Erwin student's T-shirts honor grandmother

Published 12:00 am Thursday, May 12, 2011

By Katie Scarvey
Kennedy Lambert always found it hard to say goodbye to her grandmother, Jo Ann Werner, who was simply “maw maw” to her.
“When I was younger, like 6 or 7, I’d be kicking and crying because I didn’t want to leave her house,” says Kennedy, now 14 and a student at Erwin Middle School.
In February, Kennedy still didn’t want to say goodbye, but this time, she didn’t have a choice.
Jo Ann, who had been fighting ovarian cancer for 11 years, had a heart attack while undergoing a chemotherapy treatment and did not survive. Her husband, Martin, who had just had his own chemo treatment for multiple myeloma, was holding her hand when she died at the age of 61.
Her death was particularly hard on Kennedy, who had an unusually close bond with Jo Ann.
April Lambert, Kennedy’s mother, acknowledges that her daughter has had a hard time handling the loss.
Kennedy sleeps in one of her maw maw’s robes, and she keeps a sock monkey her maw maw gave her close at hand.
In January, Kennedy had done a painting in Leslie Hudson-Tolles’ art class that featured the word “hope” and a cancer awareness ribbon. Kennedy was planning to have the design put on a T-shirt to give it to her grandmother.
Knowing how hard Kennedy was grieving, April got the idea to use Kennedy’s design on T-shirts as a tribute to Jo Ann and to raise money for Relay for Life.
To get the ball rolling, April got in touch with her father, who lives in Ohio and does screen printing, and he agreed to make the T-shirts.
Kennedy wanted the shirts to be just right. For the back of the T-shirt, she took her brother’s suggestion that they include the word “hope,” with a definition.
April figures that Kennedy’s grandfather sent five or six emails for “artist approval” until Kennedy was satisfied that the T-shirt looked just right.

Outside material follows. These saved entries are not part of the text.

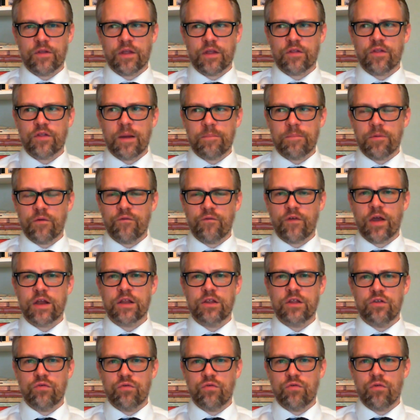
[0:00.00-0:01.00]
That's not
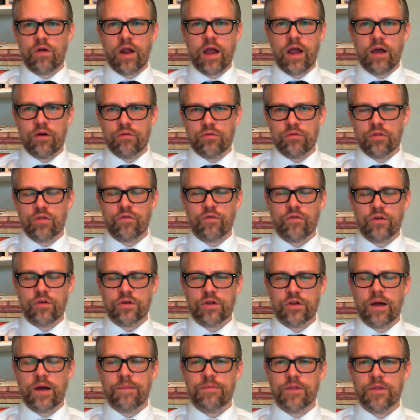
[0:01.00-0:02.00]
providing you grounds for
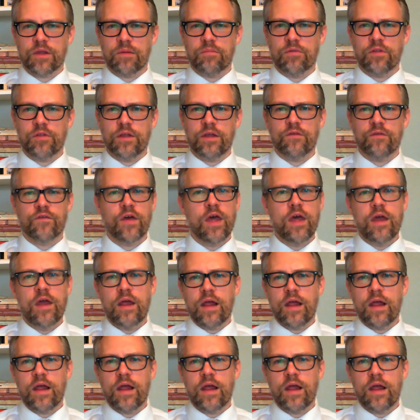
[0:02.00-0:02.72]
adopting a belief.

The first order of 85 shirts was shipped early in April, and Kennedy was overjoyed when she saw the final product. That night, orders began pouring in after people saw the photos posted on Facebook.

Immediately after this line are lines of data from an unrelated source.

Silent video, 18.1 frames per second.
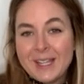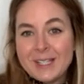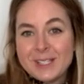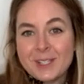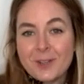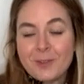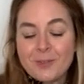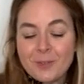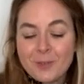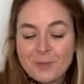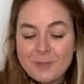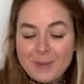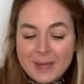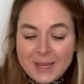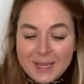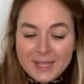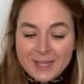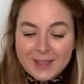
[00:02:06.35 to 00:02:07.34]
So for
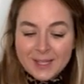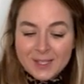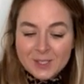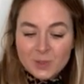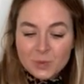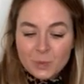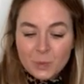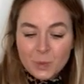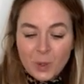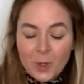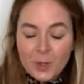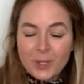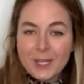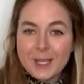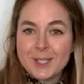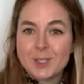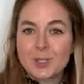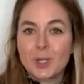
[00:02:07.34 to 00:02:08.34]
me, this one
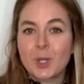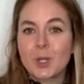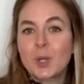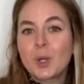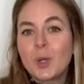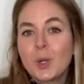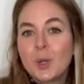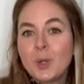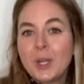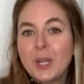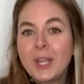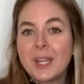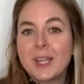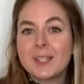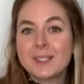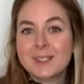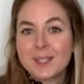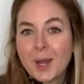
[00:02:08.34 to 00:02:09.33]
is cocooning,
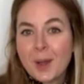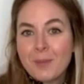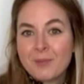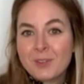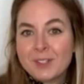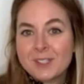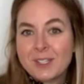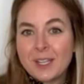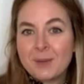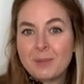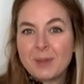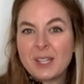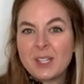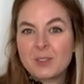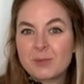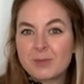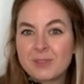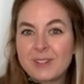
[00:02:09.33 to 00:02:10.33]
it's comforting, but
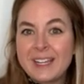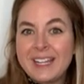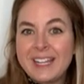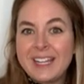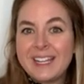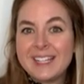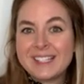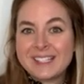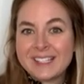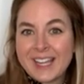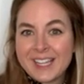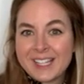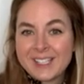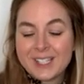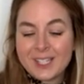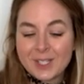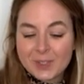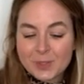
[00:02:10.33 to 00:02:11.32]
it's really
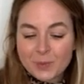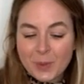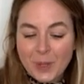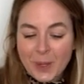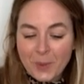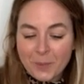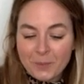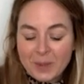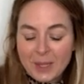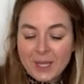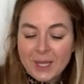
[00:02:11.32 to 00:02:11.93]
sexy as well.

To date, the family has sold more than 200 shirts for $15 each, with the profits going to Relay for Life. Jo Ann participated in the Survivor Walk every year she was able to, April says.

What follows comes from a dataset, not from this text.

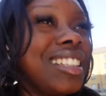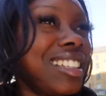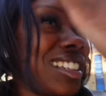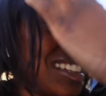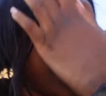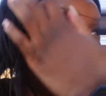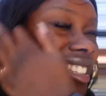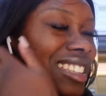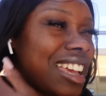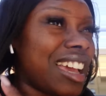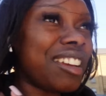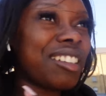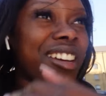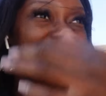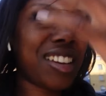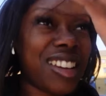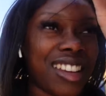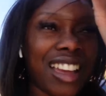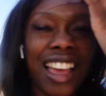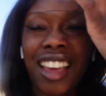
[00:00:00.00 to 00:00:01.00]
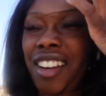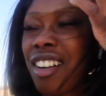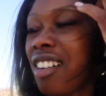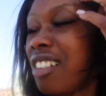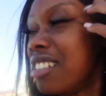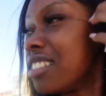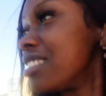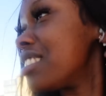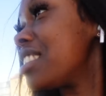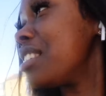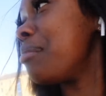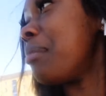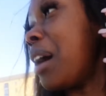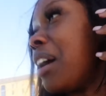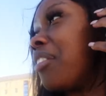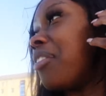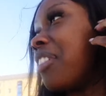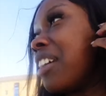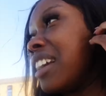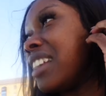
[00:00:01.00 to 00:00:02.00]
Guys, I can't see my
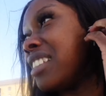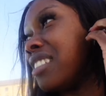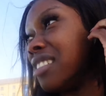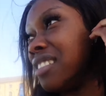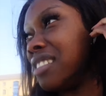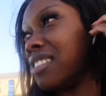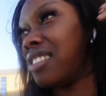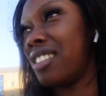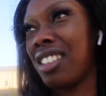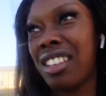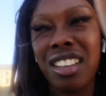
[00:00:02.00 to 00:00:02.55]
friends.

Jo Ann never let her cancer — which was stage 4 when she was diagnosed — stop her from enjoying her life and her family.
“She was just an amazing person,” says Kennedy, who spent a lot of time with Jo Ann, playing games, doing puzzles and cooking. Her maw maw’s food was “not comparable to anything I’ve ever eaten,” Kennedy says.
Jo Ann’s family also remembers her for her quirky phrases and saying: “tighter than Dickie’s hatband” and “wound up like a bull in a china closet.”
Kennedy notes that Jo Ann loved to play Farmville on Facebook — and got upset when some of her grandchildren, including Kennedy, began neglecting their Farmville crops.
After getting them to share their Facebook passwords with her, she promptly began to take care of all their crops, Kennedy says.
Her nurturing went far beyond taking care of crops in cyberspace.
The day after Kennedy got her braces, her grandmother showed up at school with applesauce and mashed potatoes so that Kennedy would have something to eat.
Any little wish Kennedy had was immediately priority one for Jo Ann, April notes.
When it’s brought up that her maw maw kind of spoiled her, Kennedy quickly agrees. “Rotten,” she adds.
She loved to see her grandchildren play sports and even if she was weak from chemo, she would show up at the games to cheer them on, April says.
She wasn’t afraid to speak her mind, either, Kennedy says, sharing a story about how she and her grandmother were in Walmart and Kennedy accidentally bumped into another shopper.
Although Kennedy apologized, the woman continued to scowl and look at Jo Ann as if to say, “Can’t you control that child?”
Kennedy laughs when she remembers what Jo Ann said in her defense.
“What do you want me to do — slit her and give you a pint of her blood?”
It’s clear when Kennedy reminisces about her maw maw how strong their bond was and how much Kennedy is grieving her loss.
“She was the strongest woman I’ve ever known,” Kennedy says. “She taught me to never give up.”
• • •
If you’re interested in ordering a T-shirt, you can email April Lambert ataprillambert@carolina.rr. com.

What:?Relay for Life of Rowan County
When:?Gates open at 5 p.m. Friday, and the event lasts through Saturday morning.
Where:?Rowan County fairgrounds, 1560 Julian Road.
What else:?Relay for Life raises money for the American Cancer Society, celebrates cancer survivors and remembers those whose lives have been claimed by the disease.
This year’s event includes 116 teams with 1,144 members who will walk laps throughout the night to raise money. The event also offers food, games and entertainment.
Admission is free, but organizers ask people attending to donate a canned food item, which goes to China Grove Mission.